Huelva es una provincia bastante desconocida en Andalucía, en España aún más. Desde el siglo XIX, el colonialismo británico explotó hasta la saciedad la franja pirítica del Andévalo y, de paso, destruyó buena parte del medioambiente de numerosos enclaves mineros. La privatización de las extensas tierras comunales, a partir de 1855, implantó un capitalismo latifundista que empobreció masivamente al campesinado, empujándolo progresivamente a la emigración o la minería. La brutal represión de Queipo de Llano, con los mineros y la clase media republicana en el punto de mira, terminó por desmovilizar y hundir en una larga pesadilla a la inmensa mayoría de los onubenses.
El desarrollismo franquista desembarcó en Huelva con la implantación de un Polo industrial, altamente contaminante, que absorbió parte de la despoblación del interior de la provincia y destruyó el estuario de Huelva, literalmente. Además de dejar los suelos inservibles para cualquier vida animal y vegetal, hubo empresas —como Fertiberia— que tuvieron el detalle de regalar a los onubenses unas inmensas balsas radiactivas de fosfoyesos a punto de reventar. La crónica de un gravísimo desastre medioambiental anunciado sólo es superada, cotidianamente, por el incesante golpeo del cáncer entre los vecinos de la capital y alrededores.
En los años sesenta del pasado siglo, la lógica desarrollista tenía que haber desecado Doñana, pero, contra todo pronóstico, el franquismo creó en 1969 el Parque Nacional de Doñana, aunque con una letra pequeña: la puesta en marcha de 35.100 hectáreas de regadío en su entorno. Este descomunal proyecto se redujo casi en una tercera parte, pero nunca se paró, al contrario, se intensificó con la explotación de pozos, que hasta 2018 no fueron ilegalizados.
En el otro lado del litoral onubense, la política comunitaria de pesca, tan favorable para Marruecos —el socio francés por excelencia—, desmanteló una por una las flotas pesqueras de casi todos los puertos, a cambio de más tierras de regadío y miles de viviendas de segunda residencia o grandes hoteles en primera y segunda línea de playa. Un turismo insuficiente y mal planeado, un fracaso en toda regla.

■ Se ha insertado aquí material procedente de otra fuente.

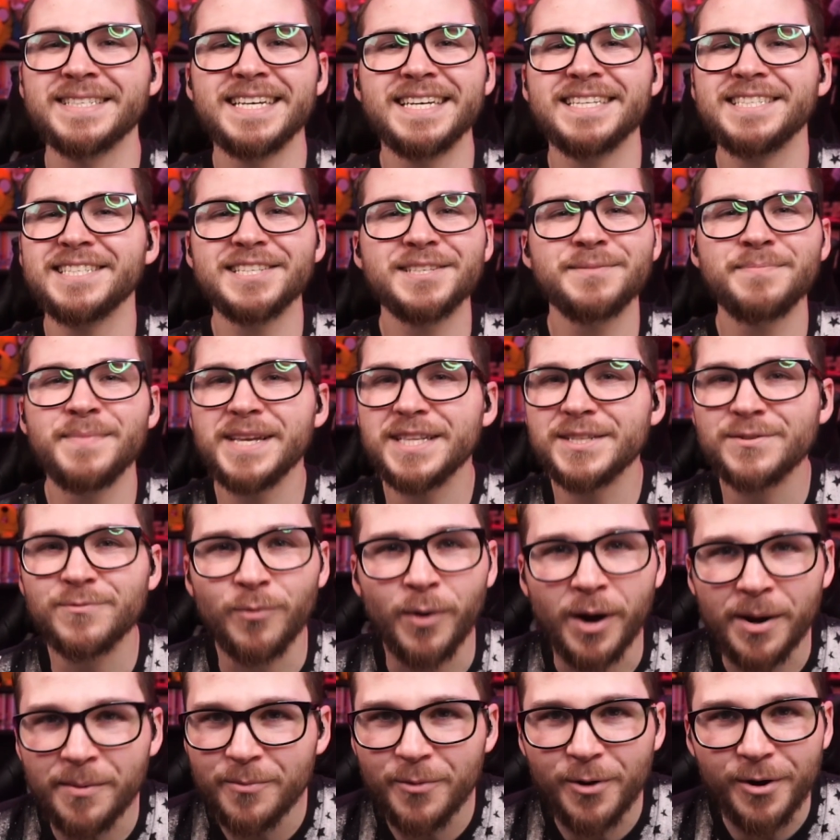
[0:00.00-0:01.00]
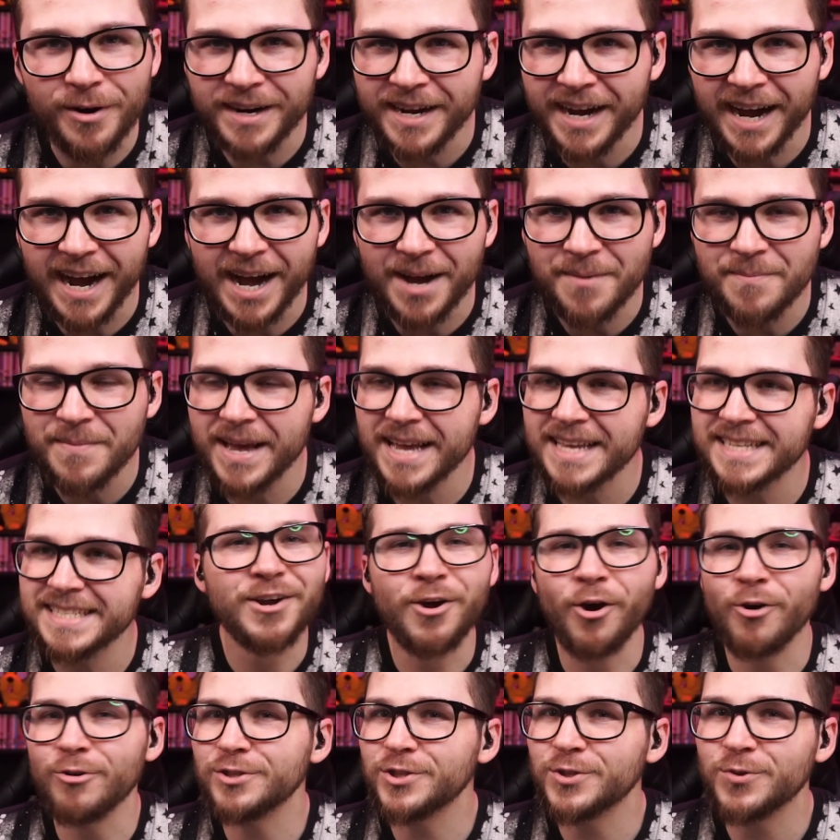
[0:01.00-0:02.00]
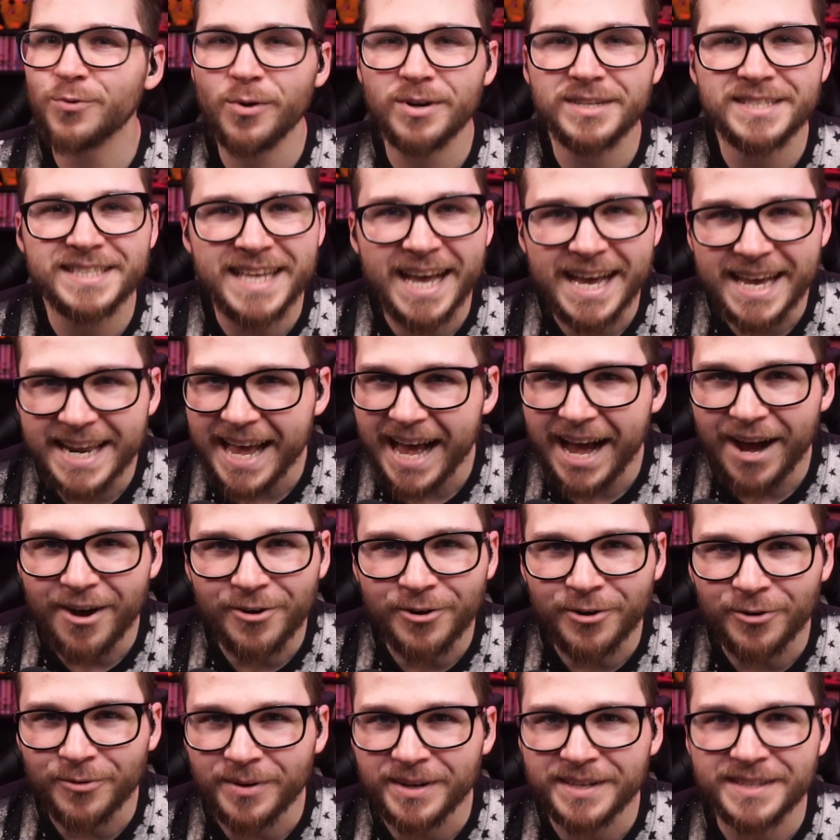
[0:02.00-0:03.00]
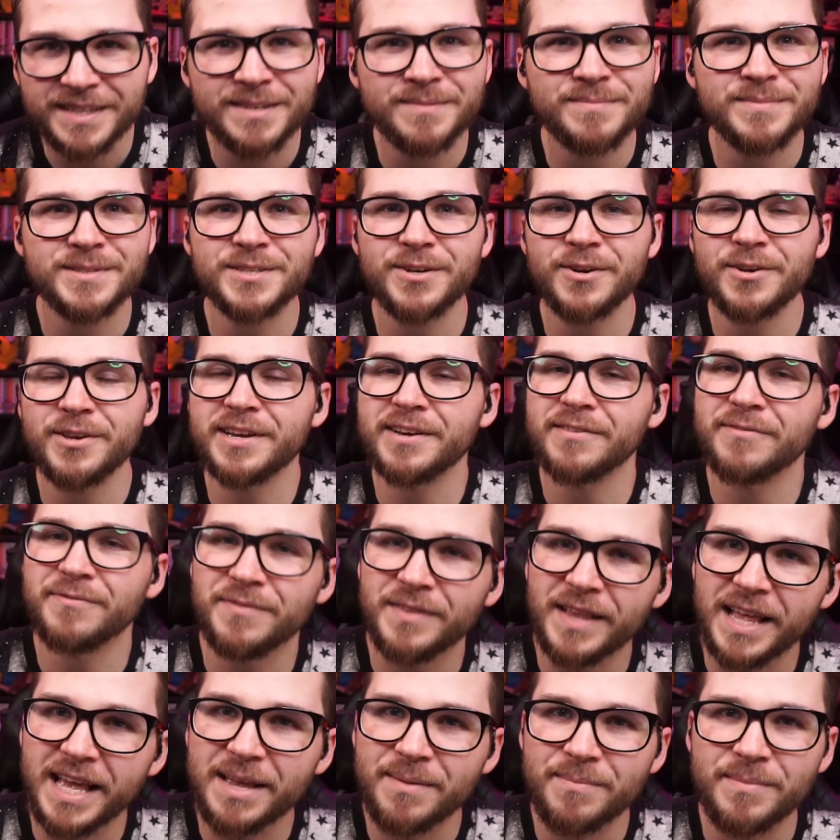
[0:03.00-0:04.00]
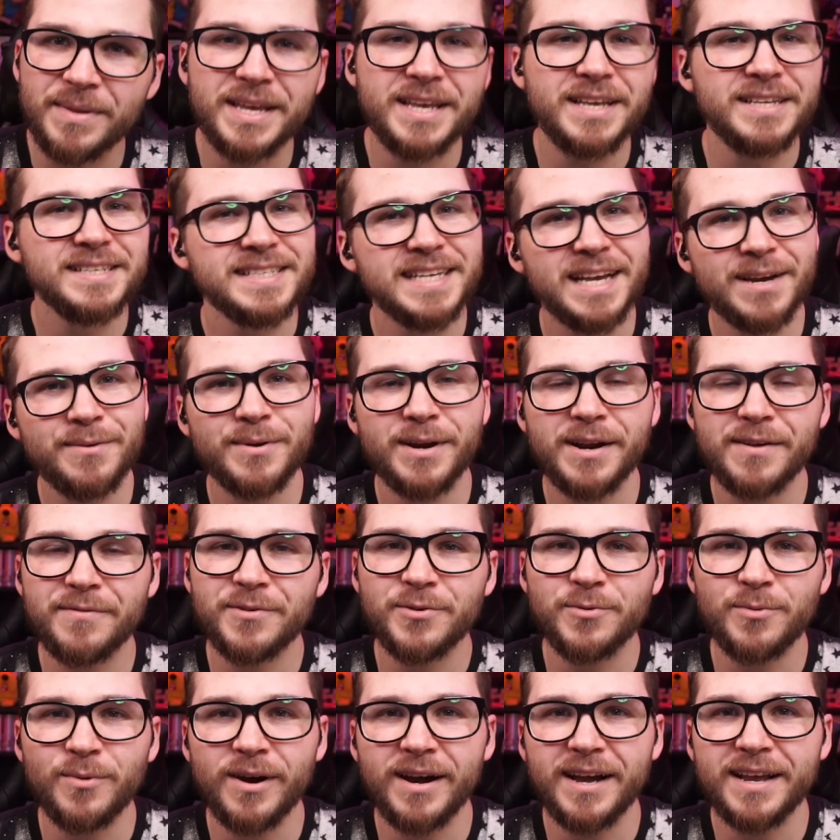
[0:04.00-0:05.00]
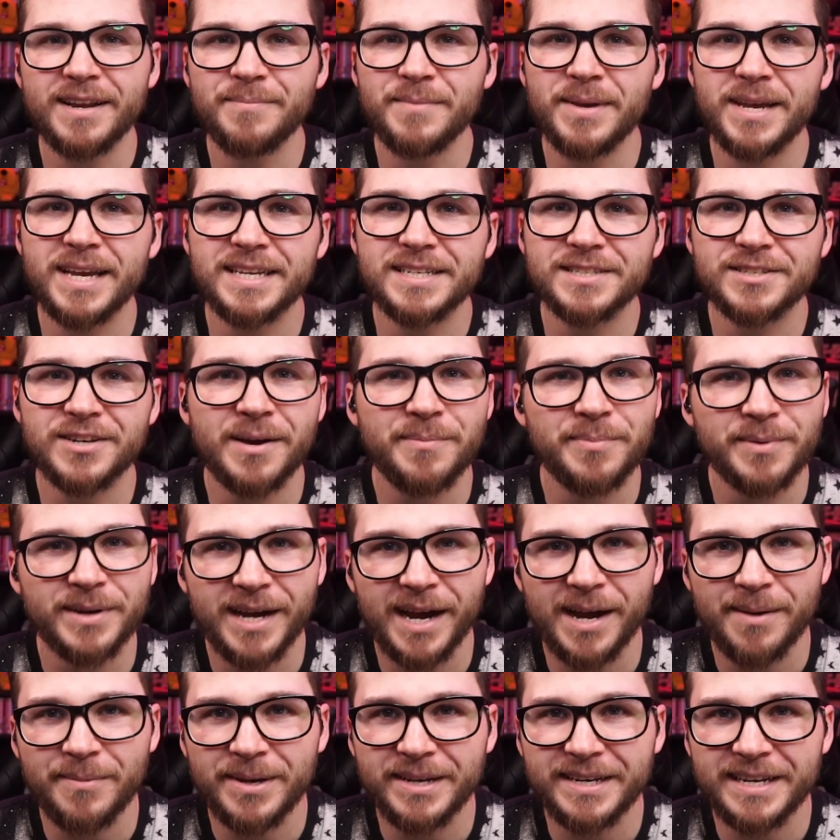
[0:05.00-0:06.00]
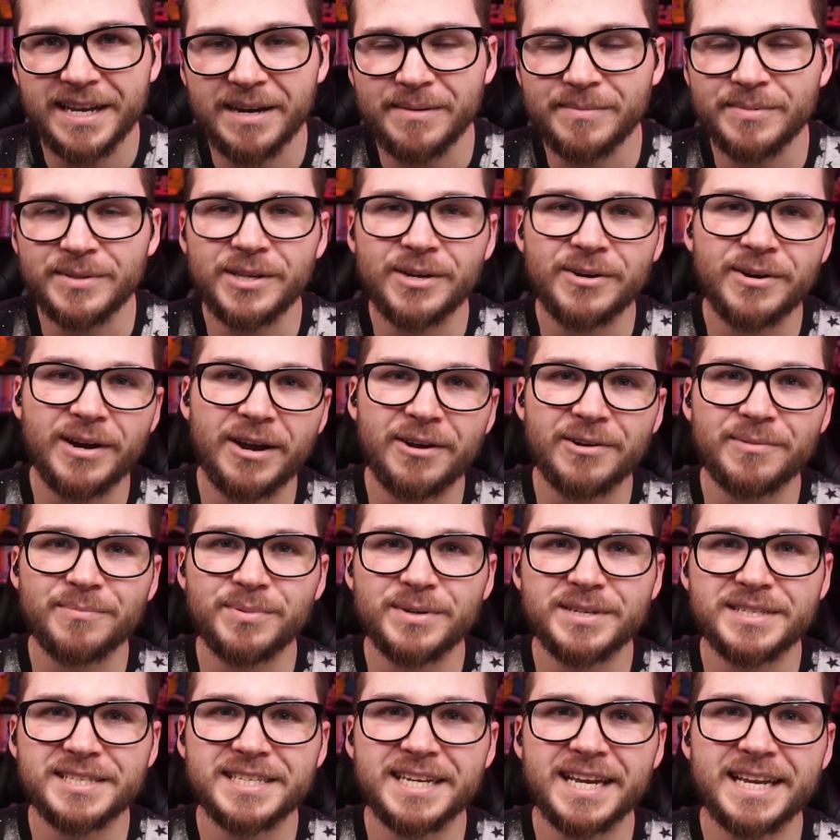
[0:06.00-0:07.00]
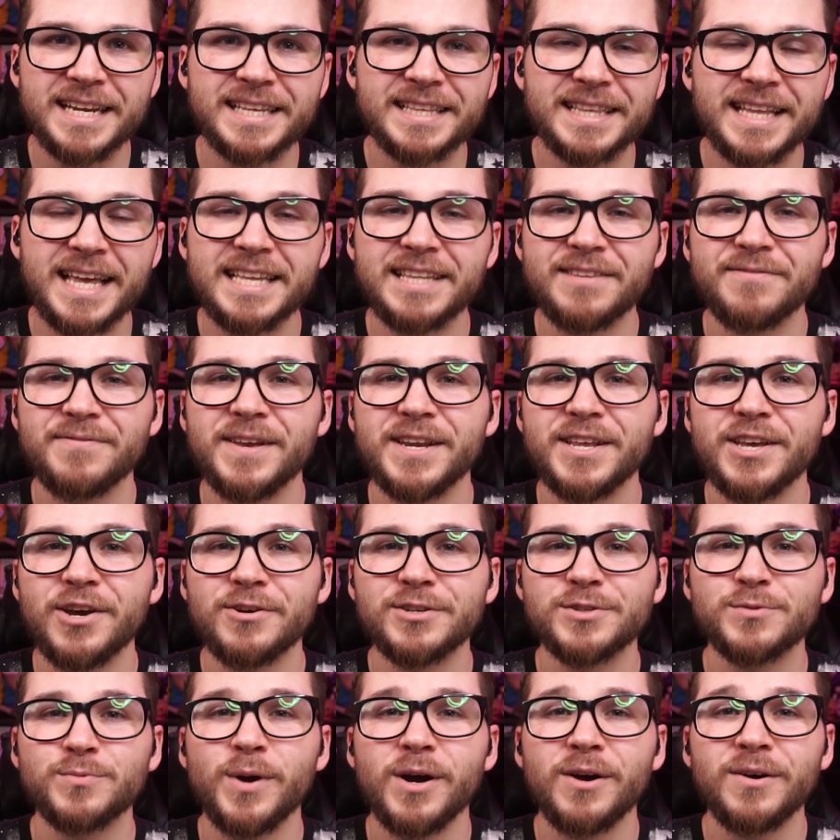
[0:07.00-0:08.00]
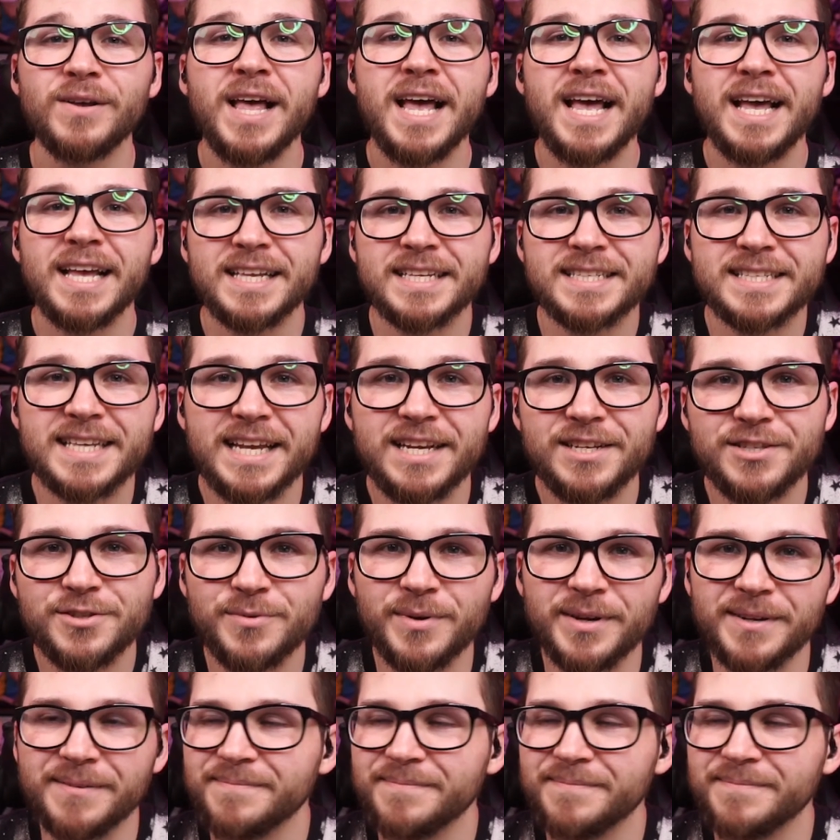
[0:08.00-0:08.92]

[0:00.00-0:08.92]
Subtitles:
That just means one more comment goes towards that algorithm. So you can flame me, say whatever you want, man. Drop a comment down below. I would appreciate it. Like the video as well. Let's get into it.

Desde mediados de los años 80 del siglo XX, la política socialista fue soplar con viento a favor de los regadíos, nunca se plantearon desmantelarlos pese al riesgo evidente que suponía para Doñana. Así pues, los pueblos de la Costa y del Condado onubenses desarrollaron una economía de explotación agraria intensiva dedicada a cítricos, fresas y otros frutos rojos. Con Lepe a la cabeza, la acumulación de beneficios ha sido exponencial, con tantos coches de lujo y casas de mármol y balcones balaustrados como chabolas, o naves en el mejor de los casos, para mano de obra baratísima inmigrante subsahariana o magrebí. Mientras, el interior de la provincia —de donde procede buena parte del agua que no es de Doñana— se ha ido despoblando, una huida que apenas se pudo frenar mediante la conocida y fracasada política de subvenciones, con los hilarantes planes de empleo rural o “trabajar unos días en las calles”.
Por si el desastre humano y medioambiental no había sido suficiente, el desembarco de multinacionales del cobre ha reabierto antiguas minas y horadado nuevas. Y, por si fuera poco, la dehesa del interior está desapareciendo por la imparable seca de la encina. No hay bellota para tanto cerdo.
En fin, la gravísima sequía ha puesto encima de la mesa lo que todo el mundo sabía: este modelo de capitalismo extractivo es insaciable y altamente destructivo. Se irán las multinacionales del cobre o de la química por caída de los beneficios o cualquier otra causa, se abandonarán las plantaciones de plástico por falta de agua, y ni siquiera quedarán infraestructuras para impulsar otro modelo productivo. Ni una vía férrea en condiciones, ni un aeropuerto, ni una carretera para mercancías peligrosas… Un siglo de disparate en disparate, a la espera —como dijera sin rubor Fátima Báñez— de otro milagro de la Virgen de Rocío. Y eso en el mejor de los casos, ¡como para reírse de ella!